«Israele non si rende conto degli enormi prezzi politici e diplomatici dopo ogni sua nuova “bravata”. O forse si rende perfettamente conto, ma non gli interessa più di tanto». Per Amine Kammourieh, editorialista del quotidiano libanese
an-Nahar, questa è la principale spiegazione logica dopo le ripetute azioni azzardate di questi anni. Che elenca: «La guerra dell’estate 206 contro Hezbollah è costata il rapporto della Commissione Winograd che ha messo in cattiva luce il suo esercito; l’operazione Piombo Fuso contro Gaza ha portato al Rapporto Goldstone, l’assassinio del leader di Hamas Mabhouh a Dubai ha svelato la sua scortesia con i Paesi amici di cui aveva falsificato i passaporti; il proseguimento della colonizzazione ha deteriorato i suoi rapporti con Washington. Insomma, è una palla di neve che rischia di diventare una vera e propria valanga dopo il blitz alla flotta degli aiuti e la conseguente crisi con la Turchia».

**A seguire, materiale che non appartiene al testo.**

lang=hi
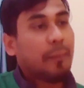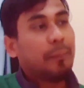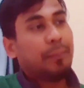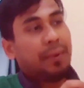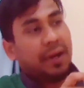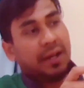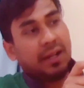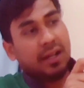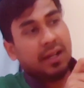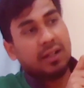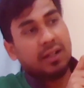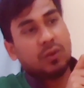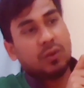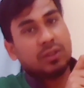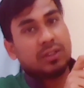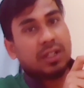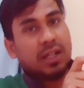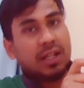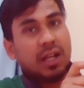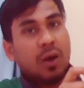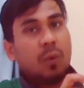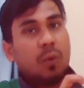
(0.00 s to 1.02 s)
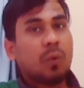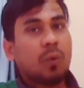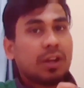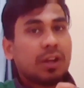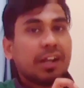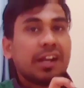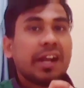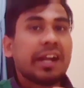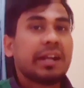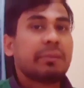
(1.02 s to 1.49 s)
का पैटर्न होता है ना वो
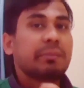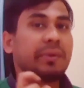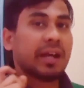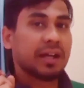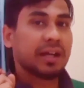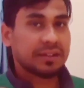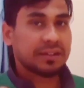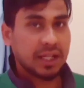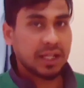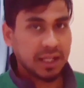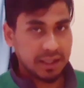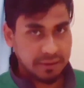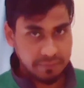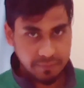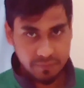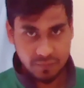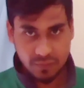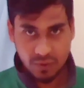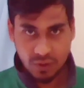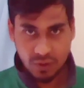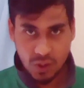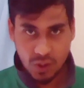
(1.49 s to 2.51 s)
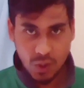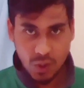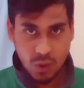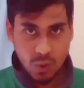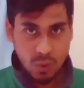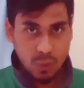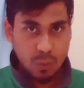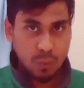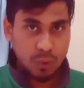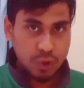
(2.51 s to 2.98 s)
रेड में आता है
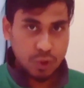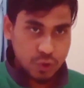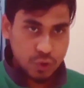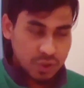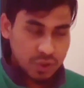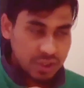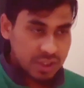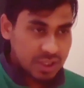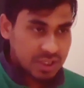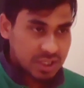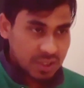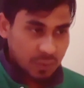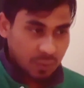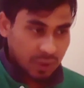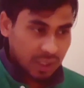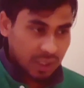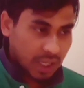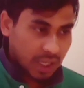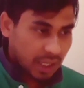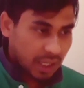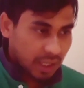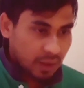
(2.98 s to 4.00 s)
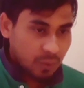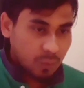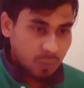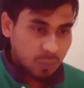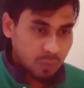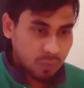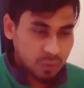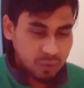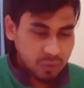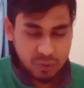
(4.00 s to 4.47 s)
और जो नीचे वाला है
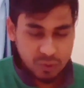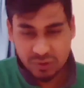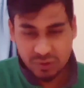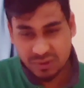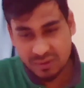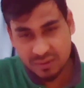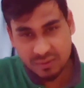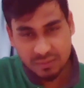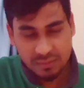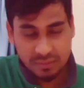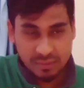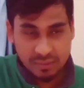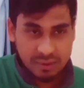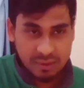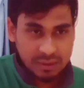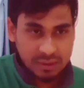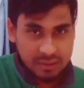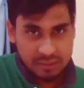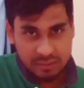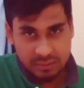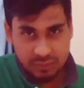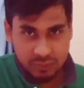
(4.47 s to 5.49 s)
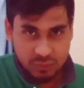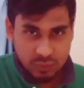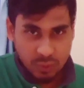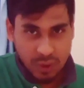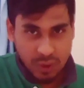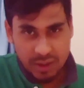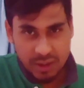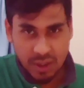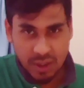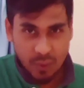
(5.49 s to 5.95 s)
वो
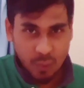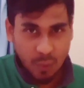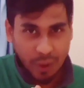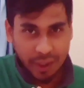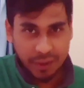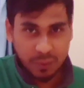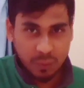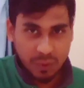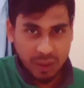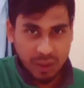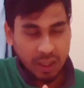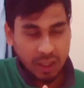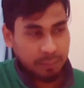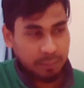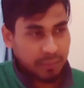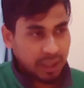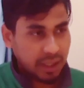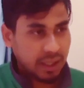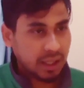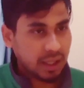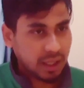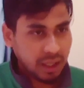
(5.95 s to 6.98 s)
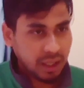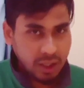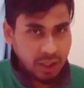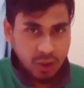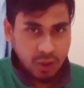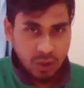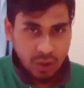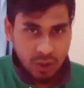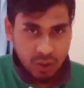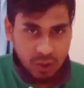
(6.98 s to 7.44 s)
थोड़ा सा वाइट वाला में है
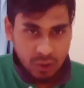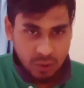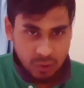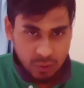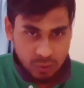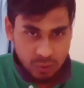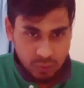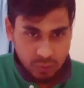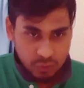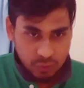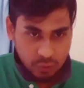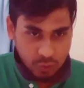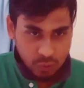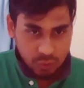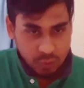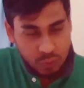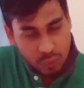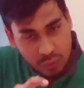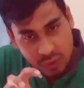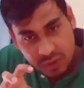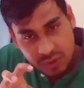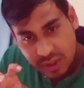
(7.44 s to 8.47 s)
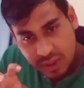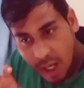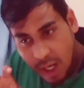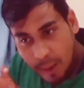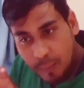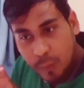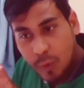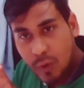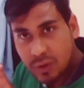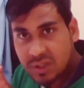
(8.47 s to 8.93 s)
तो दूर से
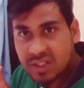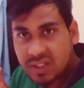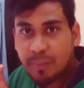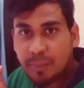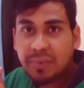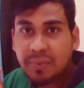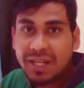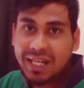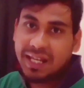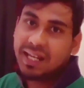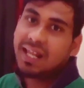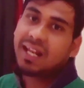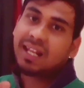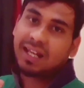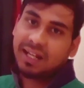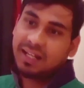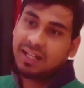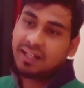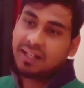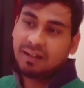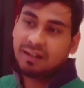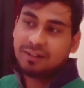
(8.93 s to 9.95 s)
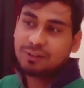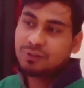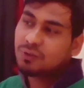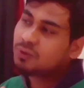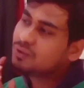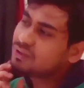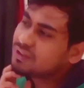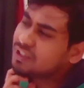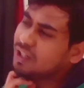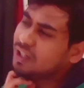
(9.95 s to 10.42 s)
आपको चमकीला लगेगा
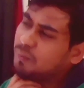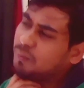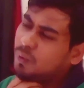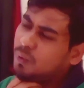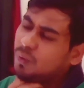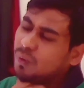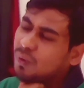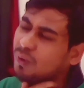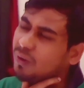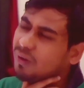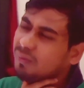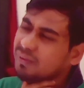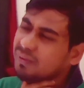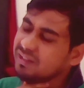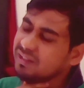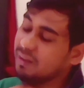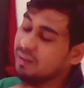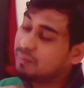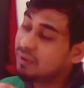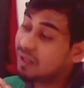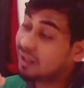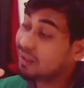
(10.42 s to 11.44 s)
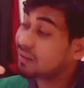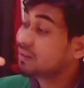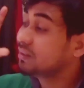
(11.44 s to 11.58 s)
दूर से आपको मतलब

I rapporti bilaterali tra Israele e Turchia già da tempo avevano cominciato a incrinarsi. Lo scontro Erdogan-Peres a Davos e la dura protesta turca all’umiliazione del suo ambasciatore a Tel Aviv sono episodi presenti…Sì, ma Israele contava sempre sul sostegno dei laici turchi e dell’establishment militare. Si badava, nonostante tutto, a non tagliare i ponti con lo Stato ebraico, anche per motivo dei tanti interessi comuni, economici e militari. Ora, invece, c’è il rischio di inimicarsi il generali turchi. L’esercito turco mai accetterà che l’onore del Paese sia calpestato in questo modo. Non dico che l’ultima bravata capovolgerà la situazione attuale, ma rappresenterà comunque un inizio di ripensamento dei vecchi rapporti.
Con quali conseguenze per Israele?Il danno è incalcolabile. Basta pensare che, mezzo secolo fa, Israele considerava Iran e Turchia come un cerchio vitale che si stringe attorno ai nemici arabi che lo accerchiano. Con la rivoluzione contro lo scià, Israele ha perso l’Iran, e ora rischia di perdere anche il secondo.
Il rinnovato coinvolgimento turco negli affari arabi intende controbilanciare l’influenza iraniana oppure si inserisce in un altro contesto?Iran e Turchia non sono mai stati così vicini. Non dimentichiamo che è stata l’iniziativa turca sul trasferimento dell’uranio – giudicata quasi alla stregua di un tradimento da parte di Washington – a ritardare e complicare l’azione degli Usa per il varo delle sanzioni contro Teheran. Devo dire che ogni Paese rispetta per ora gli interessi regionali dell’altro. Anzi, il ruolo turco ha portato gli iraniani a una maggiore ponderatezza. È emblematico tuttavia notare che mentre la Turchia si erge a paladina dei diritti arabi, l’Egitto consacra la sua uscita.
Che cosa intende dire?Che il blocco marittimo israeliano contro Gaza si vuole così intransigente per non mettere in imbarazzo l’Egitto, garante invece del blocco terrestre. L’inviato di Mubarak ha chiesto di recente agli israeliani di rispedire indietro tutte le navi che avrebbero tentato di forzare il blocco per evitare che l’Egitto apparisse come l’unico responsabile dell’assedio.
Il blitz compatterà, secondo lei, il fronte palestinese interno che non è stato mai così diviso?Dubito fortemente. Lo strappo profondo tra i due governi palestinesi andrà avanti ancora e questo rappresenta la vera tragedia. L’unica mia consolazione, come cittadino arabo, è che questo disumano strangolamento di Gaza è finito per soffocare lo stesso Israele e non è più chiaro chi sta assediando chi.